Doom Bar Hall was called after Doom Bar sandbar in Cornwall. Given I wanted to write of curses and smuggling, and not such great emotional states, I wanted something dark sounding and it is quite a fearsome sandbar I gather, responsible for hundreds of ship wrecks down the years. Originally before I went from frothy to dark, from Hampshire to Cornwall geographically, the house was called Lavistock and the book title was the Lady of Lavistock. Divers wasn’t called Divers O’Roarke either at that point. I just felt all round this was stronger. I do like to create a pervading mood and landscape for each book. This became the one here.
Resa, I want to thank you not just for inviting me here today, but your wonderful friendship AND the talent and readiness to use it to create gowns, for all those you create gowns for AND that includes my ladies. They and I salute you.

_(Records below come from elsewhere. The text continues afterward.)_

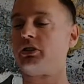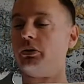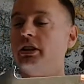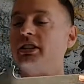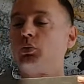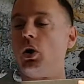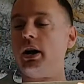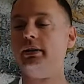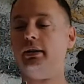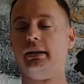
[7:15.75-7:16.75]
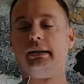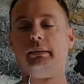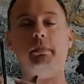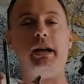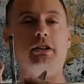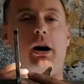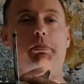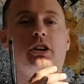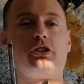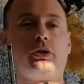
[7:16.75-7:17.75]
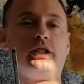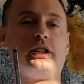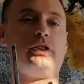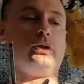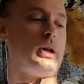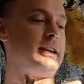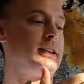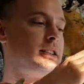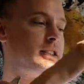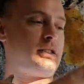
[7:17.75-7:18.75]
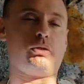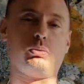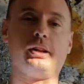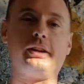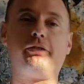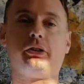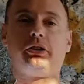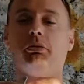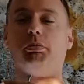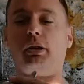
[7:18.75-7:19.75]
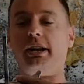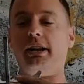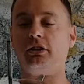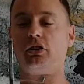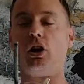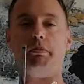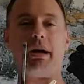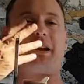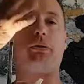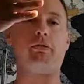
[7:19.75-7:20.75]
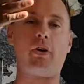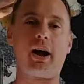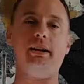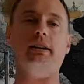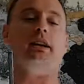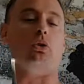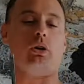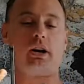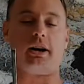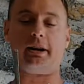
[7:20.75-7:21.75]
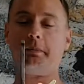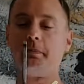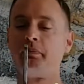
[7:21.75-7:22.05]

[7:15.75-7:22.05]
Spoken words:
So this one may not be a choice if you like to really feel your blade in combat or finding or cutting.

Here’ s the first drawing I did of Destiny. I was trying too, hard with the chopped off hair look. Yet, I still like it, because she looks like a pirate courtesan, with hair for an eye patch. Yet, perhaps this is a more correct visual introduction to Destiny.
Shehanne Moore is a native of Scotland, Dundonian by birth. She is the author of many Romance novels.
Having read 3 (almost 4) of her books, I can say her attention to the details of an era puts one in a different time and place. You don’t question it. You are there.
As for the flame of love she burns with her words, I suggest you read a book to see the fire!
A cover for one’s book can be as daunting as writing it. After a great search, Shehanne found the image below. The colours were wrong, but they were made right.
Eye’d like to thank all who took the time to read this post. Love you all!